:: Task instructions ::
Copy each line below that contains "video".

:: Supplied material ::
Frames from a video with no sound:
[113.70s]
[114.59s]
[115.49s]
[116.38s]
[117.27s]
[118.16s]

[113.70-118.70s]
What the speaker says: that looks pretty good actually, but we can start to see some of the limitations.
--
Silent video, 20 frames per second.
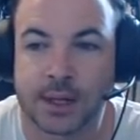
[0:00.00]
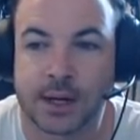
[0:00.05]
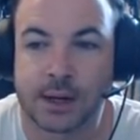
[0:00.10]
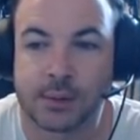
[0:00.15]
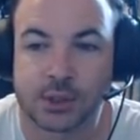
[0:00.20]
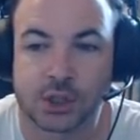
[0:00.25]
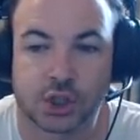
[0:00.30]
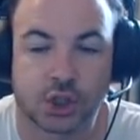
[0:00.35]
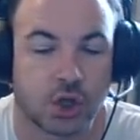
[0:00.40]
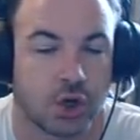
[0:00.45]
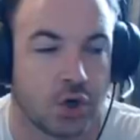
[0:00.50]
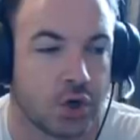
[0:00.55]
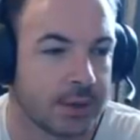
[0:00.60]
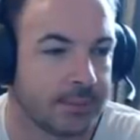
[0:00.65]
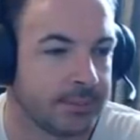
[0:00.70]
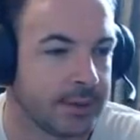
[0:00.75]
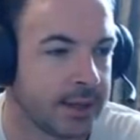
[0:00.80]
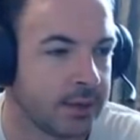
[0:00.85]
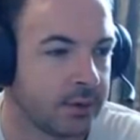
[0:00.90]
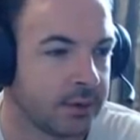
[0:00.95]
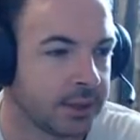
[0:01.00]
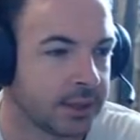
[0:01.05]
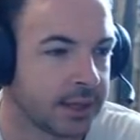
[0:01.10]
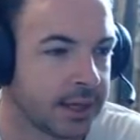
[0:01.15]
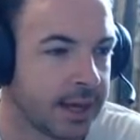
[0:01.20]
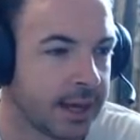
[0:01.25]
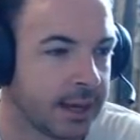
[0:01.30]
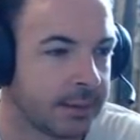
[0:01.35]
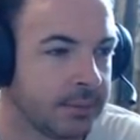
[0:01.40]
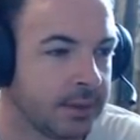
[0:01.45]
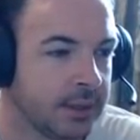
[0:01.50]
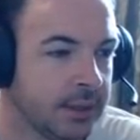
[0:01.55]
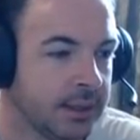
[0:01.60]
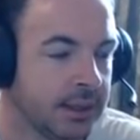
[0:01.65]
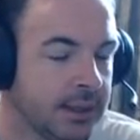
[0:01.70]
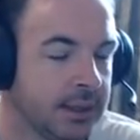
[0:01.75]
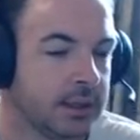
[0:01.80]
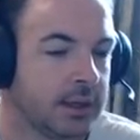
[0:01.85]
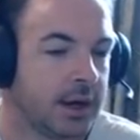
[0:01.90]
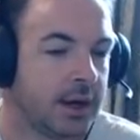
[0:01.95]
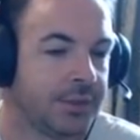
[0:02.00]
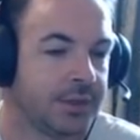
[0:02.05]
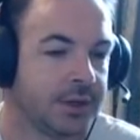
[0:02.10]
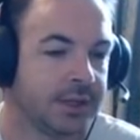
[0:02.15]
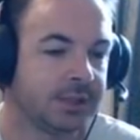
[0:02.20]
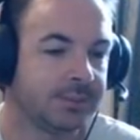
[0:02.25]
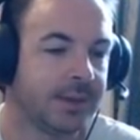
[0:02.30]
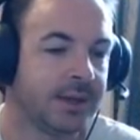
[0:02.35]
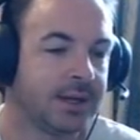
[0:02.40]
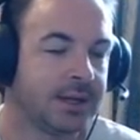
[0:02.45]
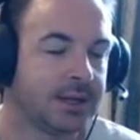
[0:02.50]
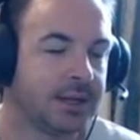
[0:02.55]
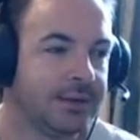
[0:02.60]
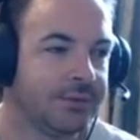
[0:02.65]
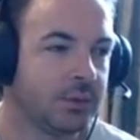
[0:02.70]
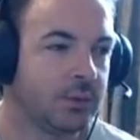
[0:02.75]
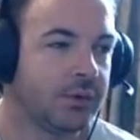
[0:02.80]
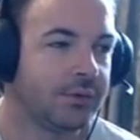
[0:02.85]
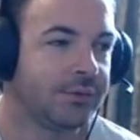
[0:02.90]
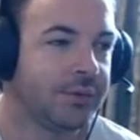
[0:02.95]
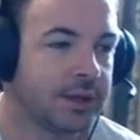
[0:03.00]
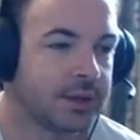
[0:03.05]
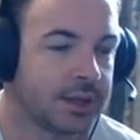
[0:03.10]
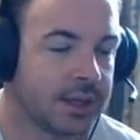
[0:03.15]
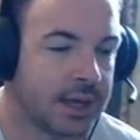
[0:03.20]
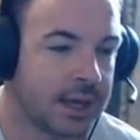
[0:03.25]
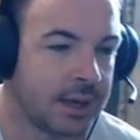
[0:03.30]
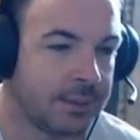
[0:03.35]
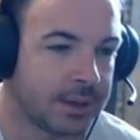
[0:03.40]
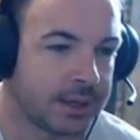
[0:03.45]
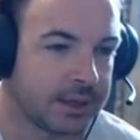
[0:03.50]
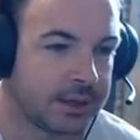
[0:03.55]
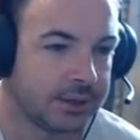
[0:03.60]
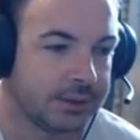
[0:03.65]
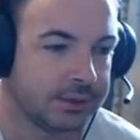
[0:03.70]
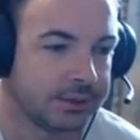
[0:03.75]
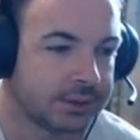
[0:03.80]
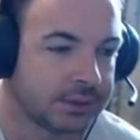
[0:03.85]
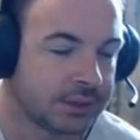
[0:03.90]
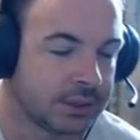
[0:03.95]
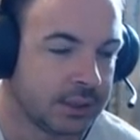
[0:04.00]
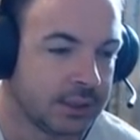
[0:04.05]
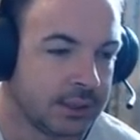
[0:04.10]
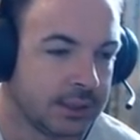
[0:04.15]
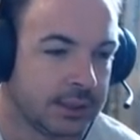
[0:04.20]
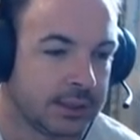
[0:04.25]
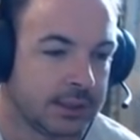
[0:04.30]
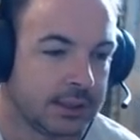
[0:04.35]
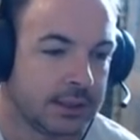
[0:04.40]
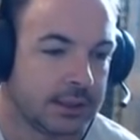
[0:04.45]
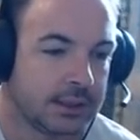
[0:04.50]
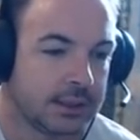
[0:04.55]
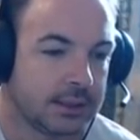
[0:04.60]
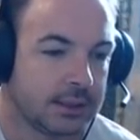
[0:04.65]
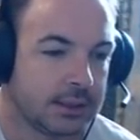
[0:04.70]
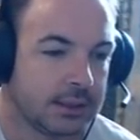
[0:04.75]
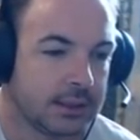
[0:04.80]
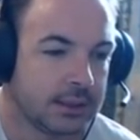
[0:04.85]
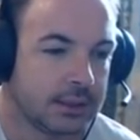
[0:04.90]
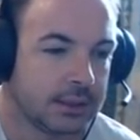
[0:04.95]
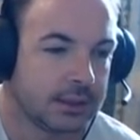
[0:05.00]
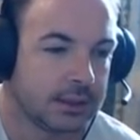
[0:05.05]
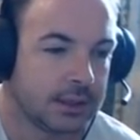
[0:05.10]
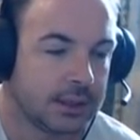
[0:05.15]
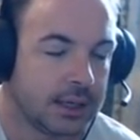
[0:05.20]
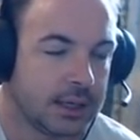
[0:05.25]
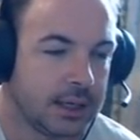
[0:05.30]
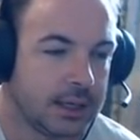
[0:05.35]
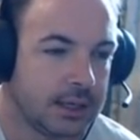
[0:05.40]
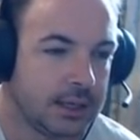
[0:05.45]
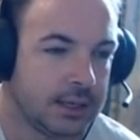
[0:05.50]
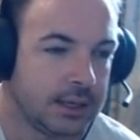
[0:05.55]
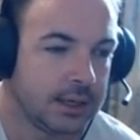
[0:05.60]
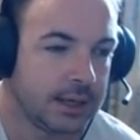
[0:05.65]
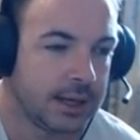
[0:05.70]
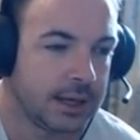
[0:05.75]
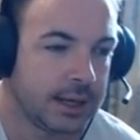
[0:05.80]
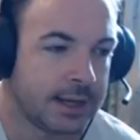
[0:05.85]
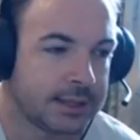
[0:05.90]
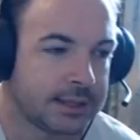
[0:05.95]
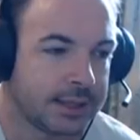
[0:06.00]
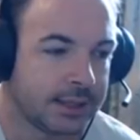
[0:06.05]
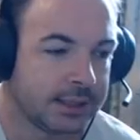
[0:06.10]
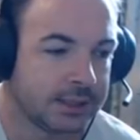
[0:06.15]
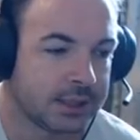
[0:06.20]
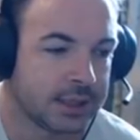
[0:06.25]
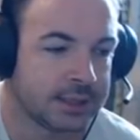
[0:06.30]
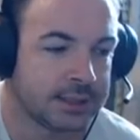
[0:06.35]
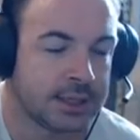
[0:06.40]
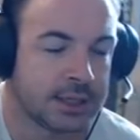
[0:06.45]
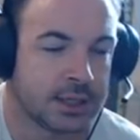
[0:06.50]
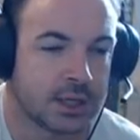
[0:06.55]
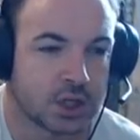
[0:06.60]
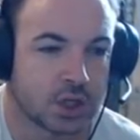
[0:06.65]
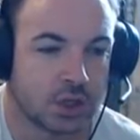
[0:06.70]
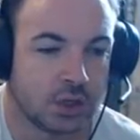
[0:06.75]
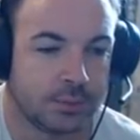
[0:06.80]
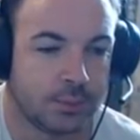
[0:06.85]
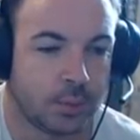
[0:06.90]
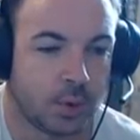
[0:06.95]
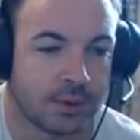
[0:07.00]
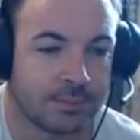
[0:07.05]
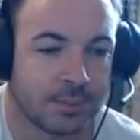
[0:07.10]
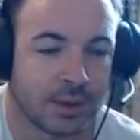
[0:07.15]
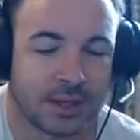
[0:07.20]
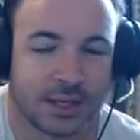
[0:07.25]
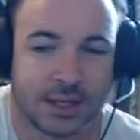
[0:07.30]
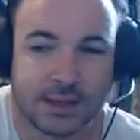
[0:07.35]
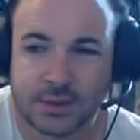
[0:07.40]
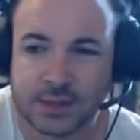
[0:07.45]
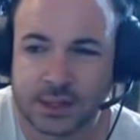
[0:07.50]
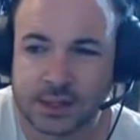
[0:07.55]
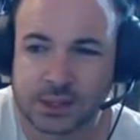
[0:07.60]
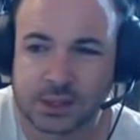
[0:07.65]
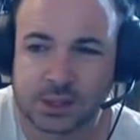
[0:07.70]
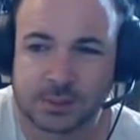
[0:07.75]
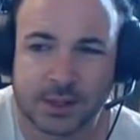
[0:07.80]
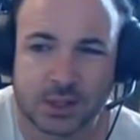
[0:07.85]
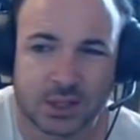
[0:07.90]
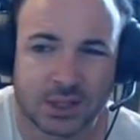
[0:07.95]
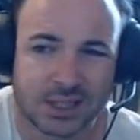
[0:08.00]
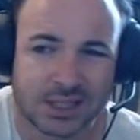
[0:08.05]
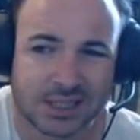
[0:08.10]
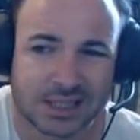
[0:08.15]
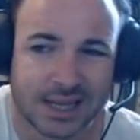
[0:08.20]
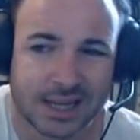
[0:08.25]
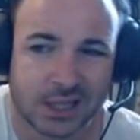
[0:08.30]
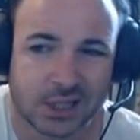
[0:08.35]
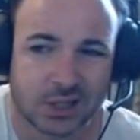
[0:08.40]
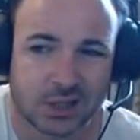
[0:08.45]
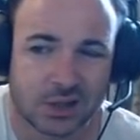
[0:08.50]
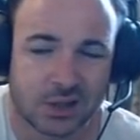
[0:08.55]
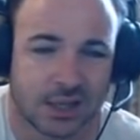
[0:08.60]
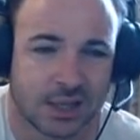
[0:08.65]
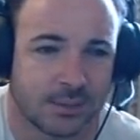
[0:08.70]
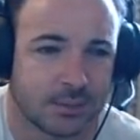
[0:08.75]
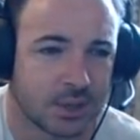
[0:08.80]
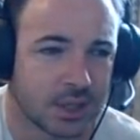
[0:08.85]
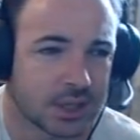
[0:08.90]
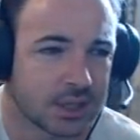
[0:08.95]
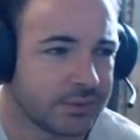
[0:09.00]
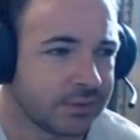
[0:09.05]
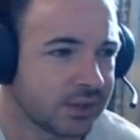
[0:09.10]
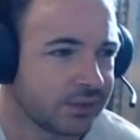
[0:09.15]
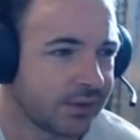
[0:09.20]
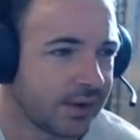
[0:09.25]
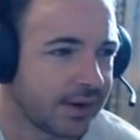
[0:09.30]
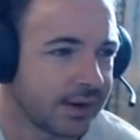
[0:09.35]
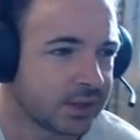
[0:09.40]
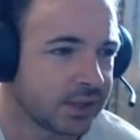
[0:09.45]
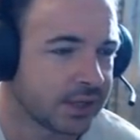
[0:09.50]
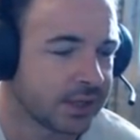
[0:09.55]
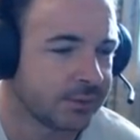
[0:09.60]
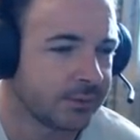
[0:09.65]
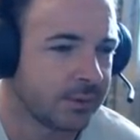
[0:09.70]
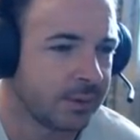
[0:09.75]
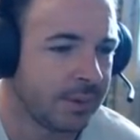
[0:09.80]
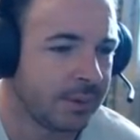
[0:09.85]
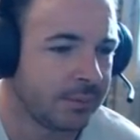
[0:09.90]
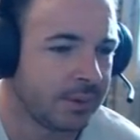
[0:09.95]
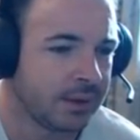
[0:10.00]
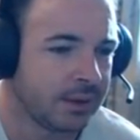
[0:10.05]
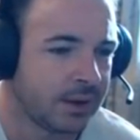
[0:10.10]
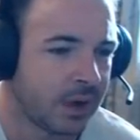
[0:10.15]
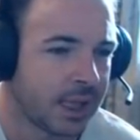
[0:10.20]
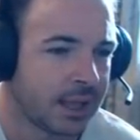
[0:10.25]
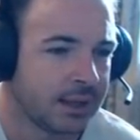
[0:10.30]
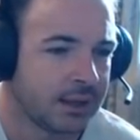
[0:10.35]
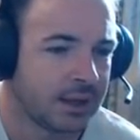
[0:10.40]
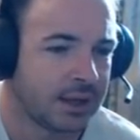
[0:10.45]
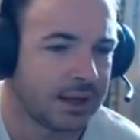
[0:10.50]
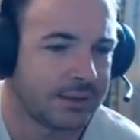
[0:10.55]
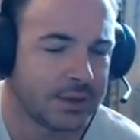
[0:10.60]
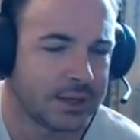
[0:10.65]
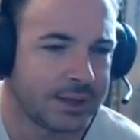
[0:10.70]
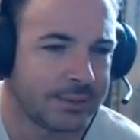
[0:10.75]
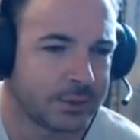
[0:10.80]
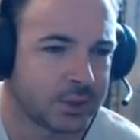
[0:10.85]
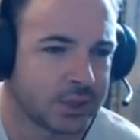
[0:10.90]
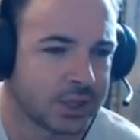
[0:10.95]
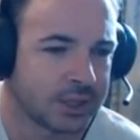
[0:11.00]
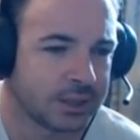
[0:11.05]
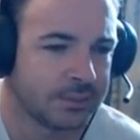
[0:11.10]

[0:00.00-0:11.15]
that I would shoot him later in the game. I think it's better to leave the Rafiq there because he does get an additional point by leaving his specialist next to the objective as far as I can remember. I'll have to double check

:: Answer space ::
Frames from a video with no sound:
Silent video, 20 frames per second.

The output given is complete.